The Pros And Cons Of a DVR System
We have compiled a list of some of the pros and cons of the DVR system to help you with your decision making. There are two types of DVR units so we will address them both. The first one is a standalone DVR which looks like your home DVD player or an old VCR. It includes all power supplies and IC chips, DVR’s and CPU all in the unit. A PC-based look like a computer tower contains a LAN board, motherboard, and video card. It also has a DVD writer that allows you to burn your security video images.
Pros Of Stand Alone DVR
- Standalone DVR units have technology that has been proven for many years.
- Due to older technology and using an analog camera they are not as expensive
- They have an embedded software system that does not require daily updating
Pros of a PC-based DVR
- More flexibility: because they are PC based you can add and remove components like your own PC
- More user-friendly than standalone DVRs and have more features owners can interact with.
- Uses both analog and digital cameras.
- They have more power and greater memory so they can store more information.
Standalone DVR Cons
- They are not upgradeable. Everything is connected to one motherboard. If a component fails, you will probably have to replace the whole unit
- Limited storage capacity
- Does not integrate with other technology well
- Can only use analog cameras
Cons of A PC Based DVR
- More susceptible to security breaches, viruses, and hacking
- More expensive and require regular updating
- Bulkier and larger than stand-alone DVRs
- Susceptible to conflicts between the hardware and software due to the interchangeable parts.

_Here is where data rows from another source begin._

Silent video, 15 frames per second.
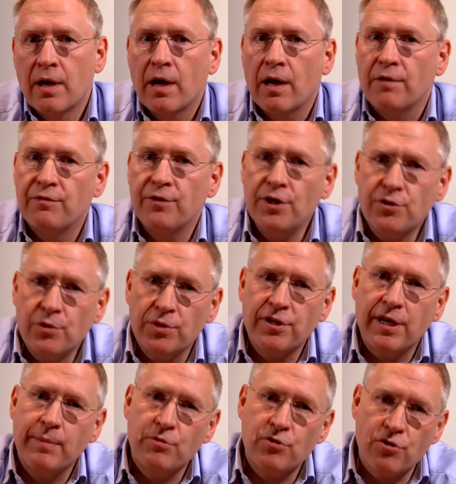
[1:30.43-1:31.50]
and virtual
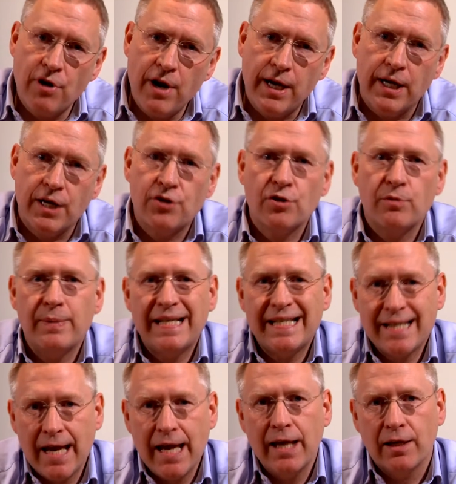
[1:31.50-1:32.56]
team training should be
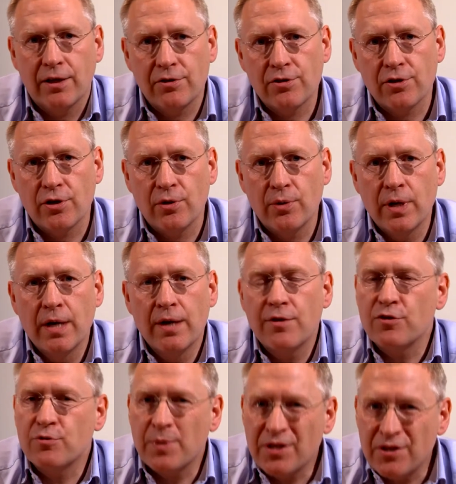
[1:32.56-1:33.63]
tailored to the
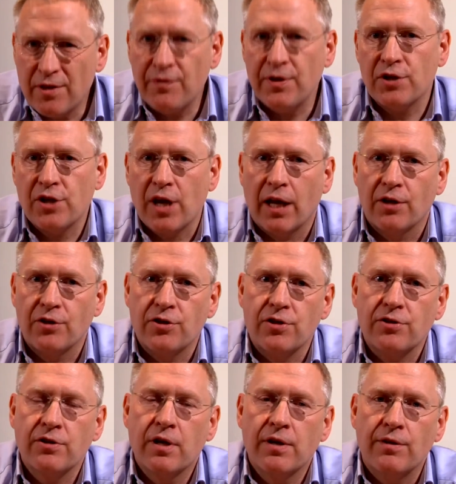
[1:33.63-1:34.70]
specific
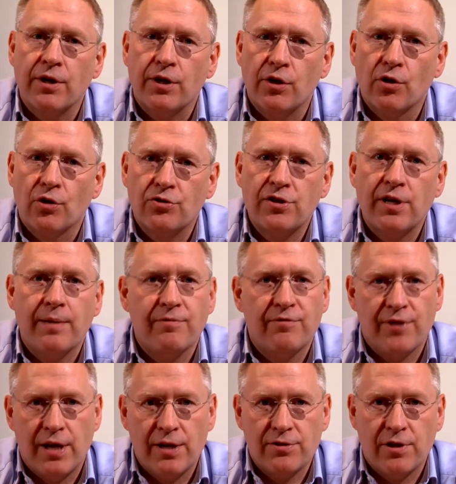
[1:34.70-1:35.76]
challenges that your team
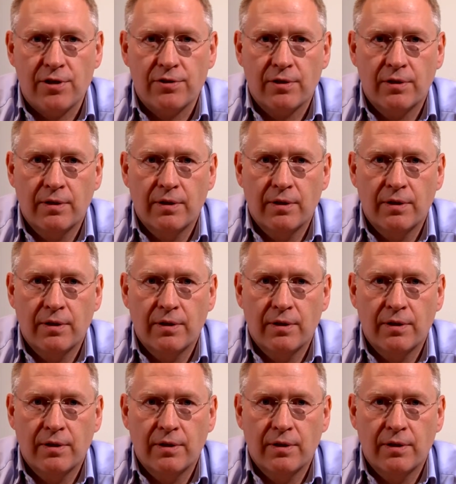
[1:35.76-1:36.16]
faces.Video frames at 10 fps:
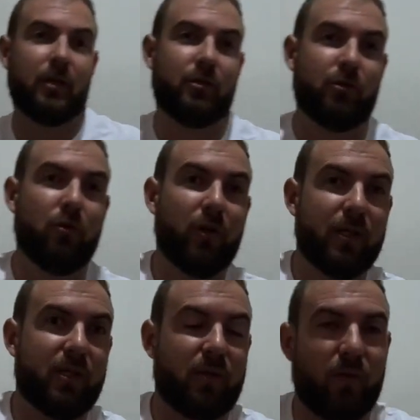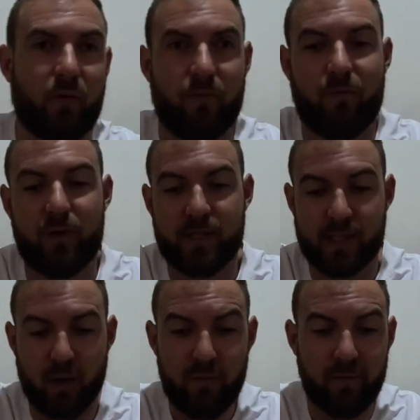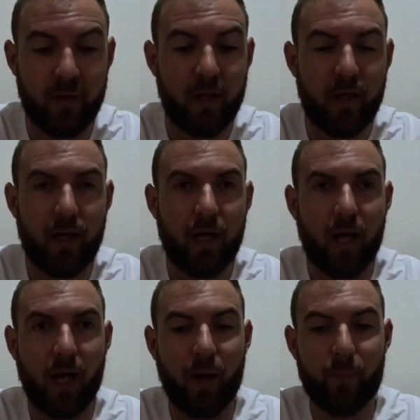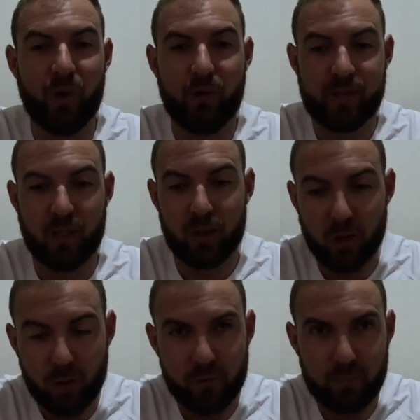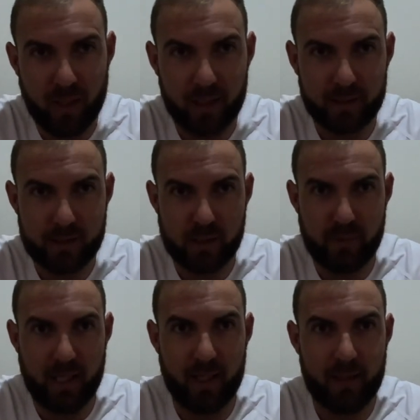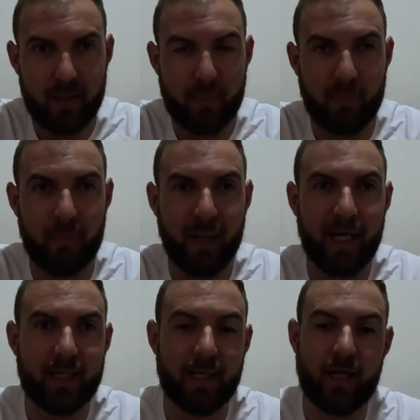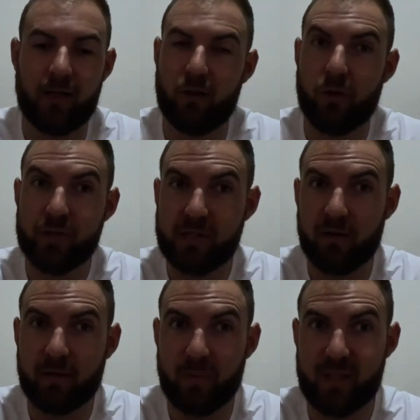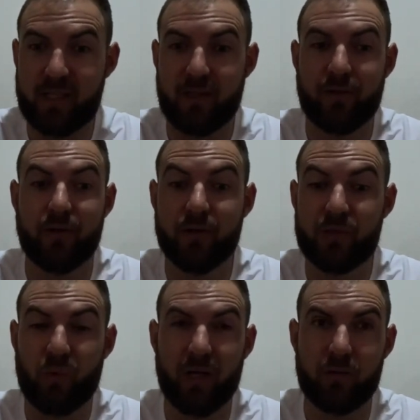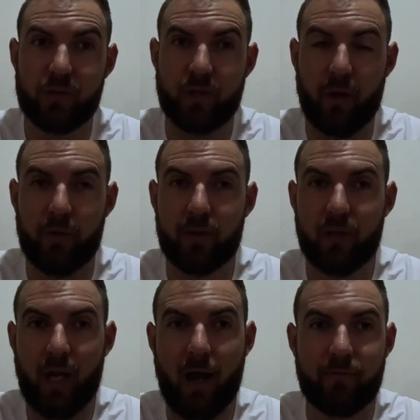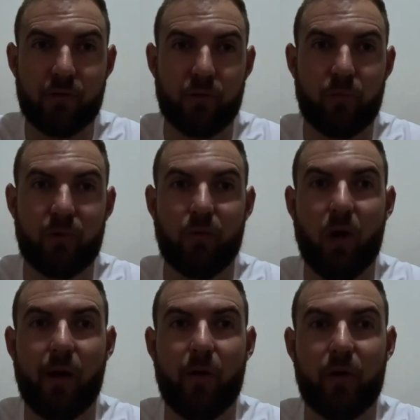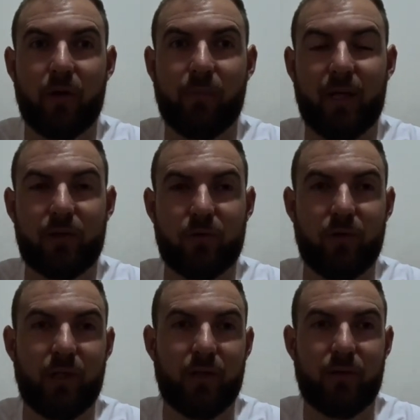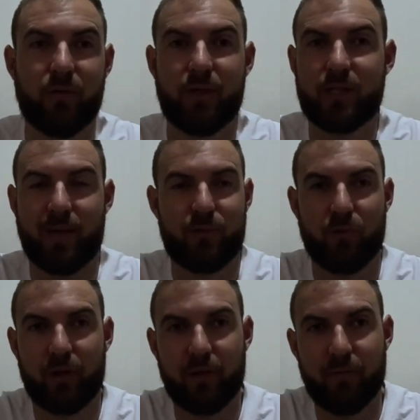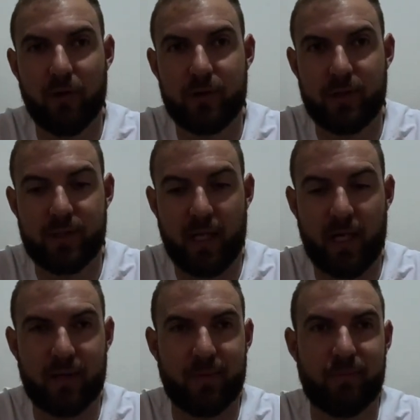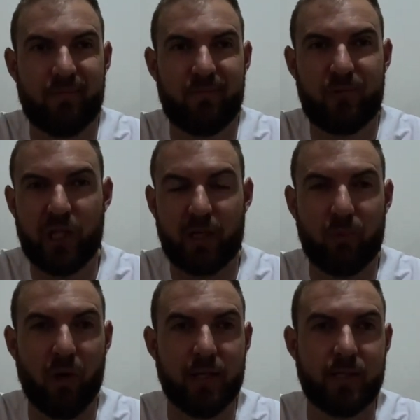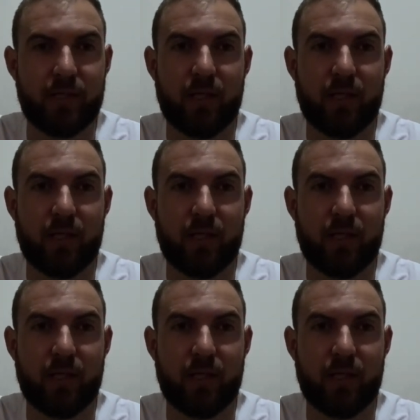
do this for yourself, there is a lot of bargains to be had, but a lot of stuff can be dearer as well. So you have to sort of be right on it, make sure you're doing some sort of conversions there to check prices and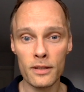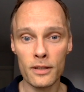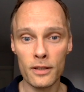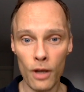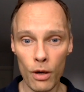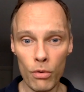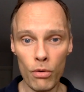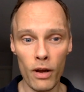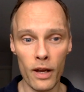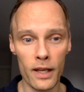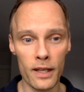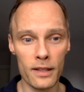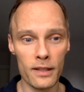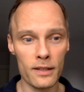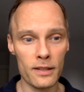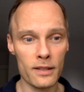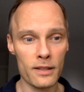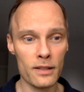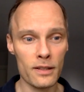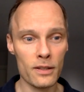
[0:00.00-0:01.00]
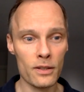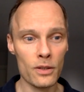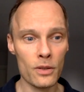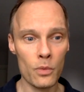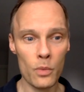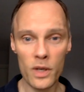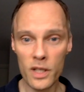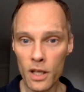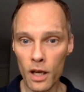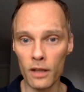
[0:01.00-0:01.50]
All right,
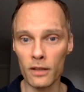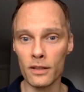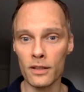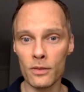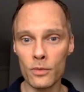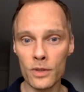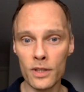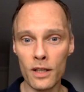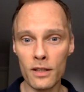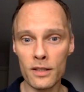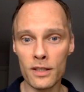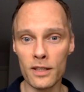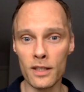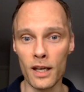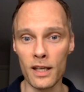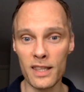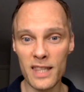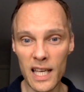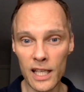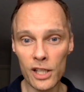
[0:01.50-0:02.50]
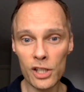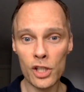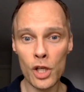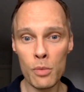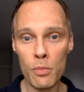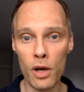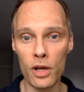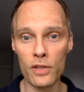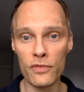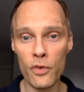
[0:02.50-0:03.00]
we're done. We're done today. Thank you so
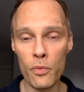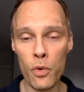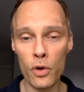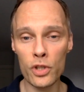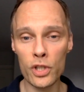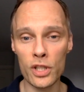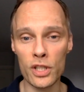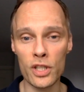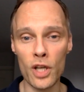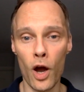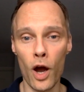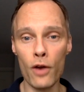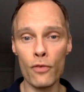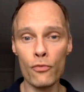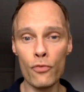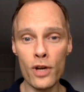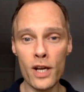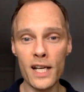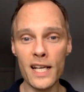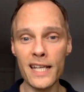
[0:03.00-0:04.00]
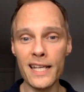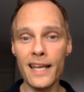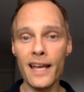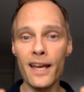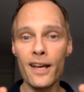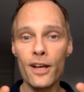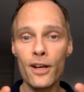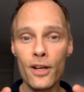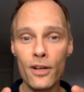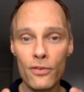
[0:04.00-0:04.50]
much for watching this. I really,
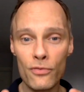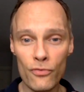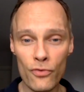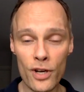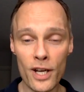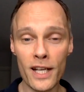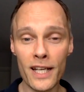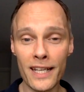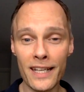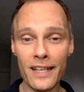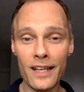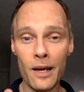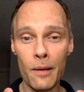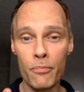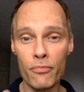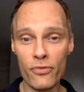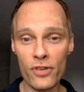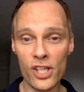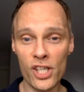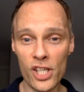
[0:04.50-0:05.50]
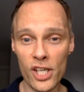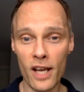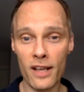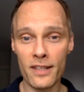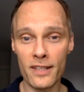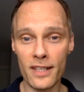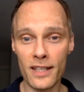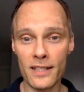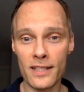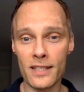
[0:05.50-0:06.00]
really
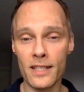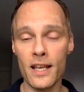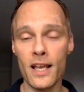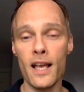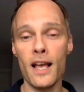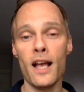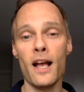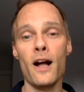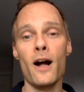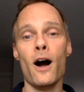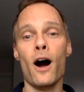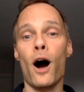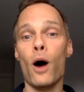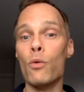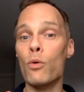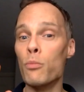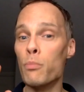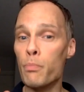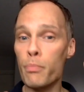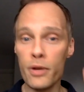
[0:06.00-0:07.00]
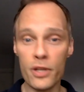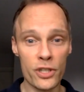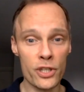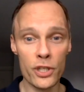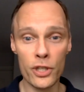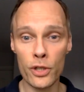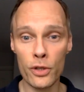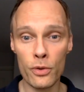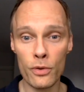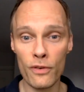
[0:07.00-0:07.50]
appreciate it. I will bid
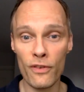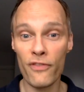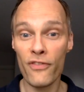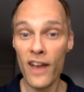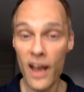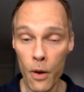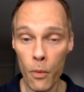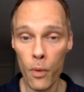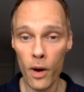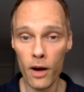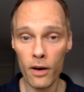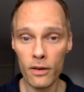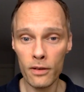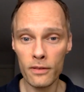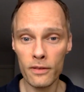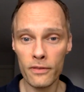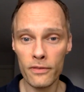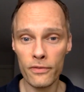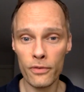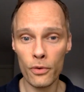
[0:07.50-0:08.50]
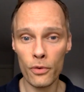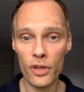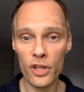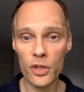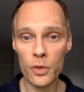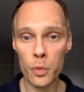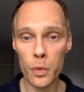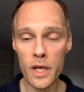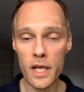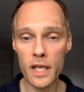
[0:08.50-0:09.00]
you farewell for
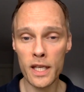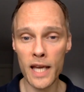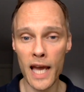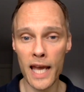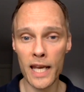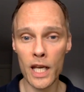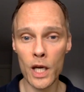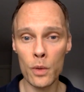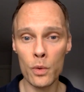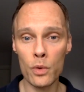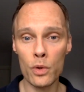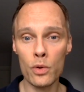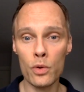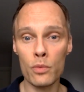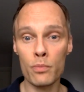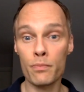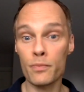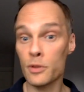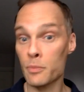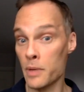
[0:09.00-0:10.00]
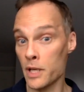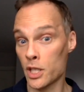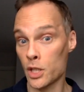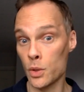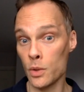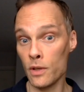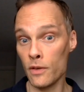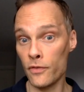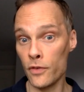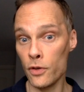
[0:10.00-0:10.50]
this week, and I will speak to you
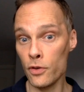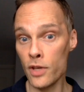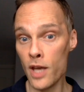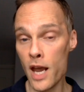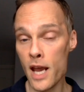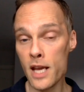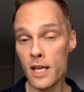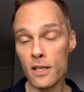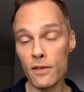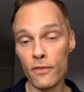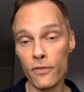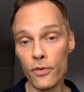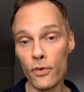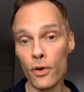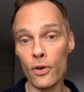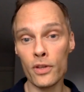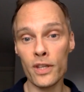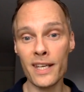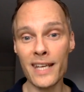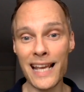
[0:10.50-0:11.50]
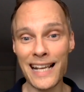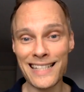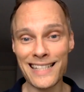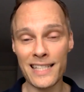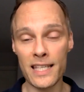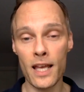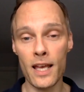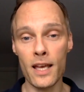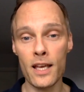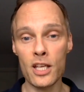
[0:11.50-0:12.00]
in a few days for the
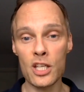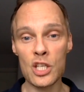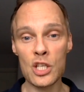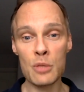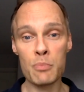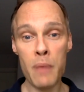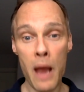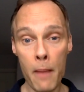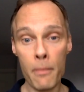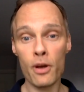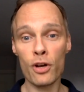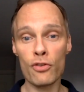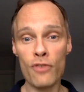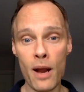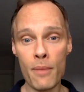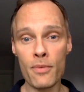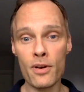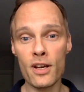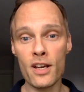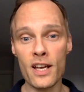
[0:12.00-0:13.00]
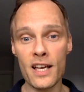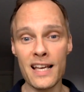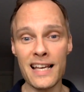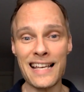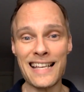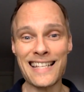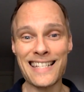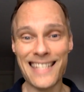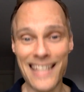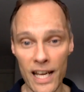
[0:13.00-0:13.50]
next Spammer Grammar
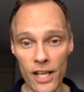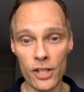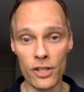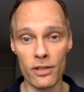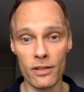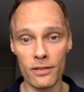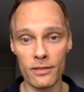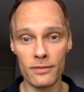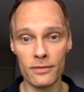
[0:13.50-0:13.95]
session.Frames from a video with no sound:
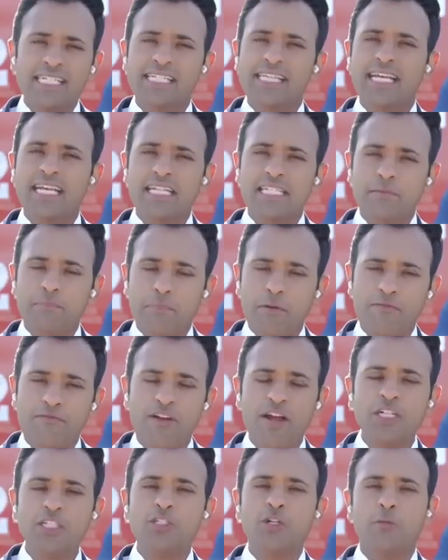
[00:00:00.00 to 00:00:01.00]
just think it's a
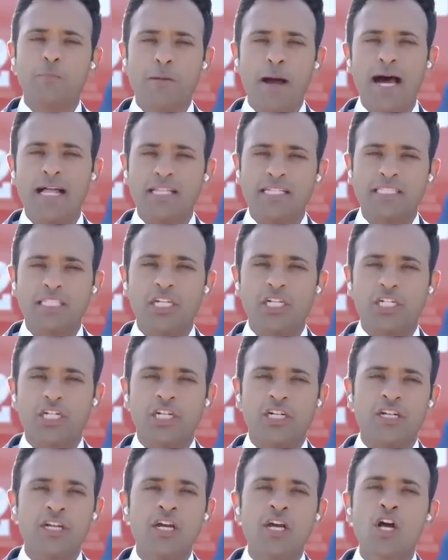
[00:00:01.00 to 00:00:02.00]
professional
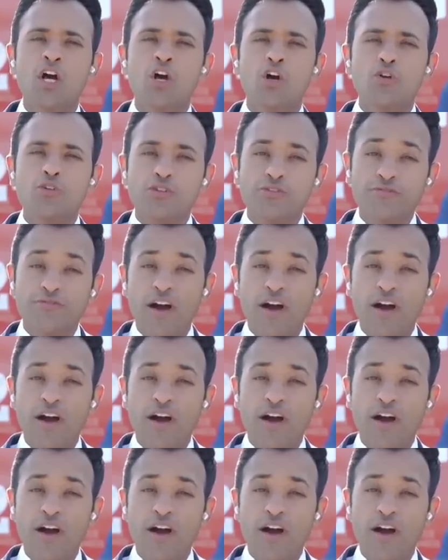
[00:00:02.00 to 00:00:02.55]
politician who's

Now having looked at the pros and cons of a DVR let's take a look at NVRs
The Pros And Cons Of An NVR System
An NVR uses a digital recording format burnt to a disc drive, USB drive, or a cloud-based system. NVRs are very advanced and can be a great option for both business and the home user. The pros and cons include:
Pros Of An NVR system
- Similar to DVR system pros
- Uses Wi-Fi connection
- Does not require professional installation
- NVR uses ethernet cables allowing them to communicate with each other.
The Cons Of An NVR system
- The signal is dependent on your internet connection. Weak internet connection will result in less clarity
- Cost is higher than DVR, but maintenance is lower
- Any signal loss will affect recording and surveillance results
- Not all IP systems are compatible with NVR systems
All of these options are an excellent choice. Which one you choose depends entirely on your unique security needs. A qualified security professional can help. They can assess your property, security needs, and existing security infrastructure to recommend which is right for you.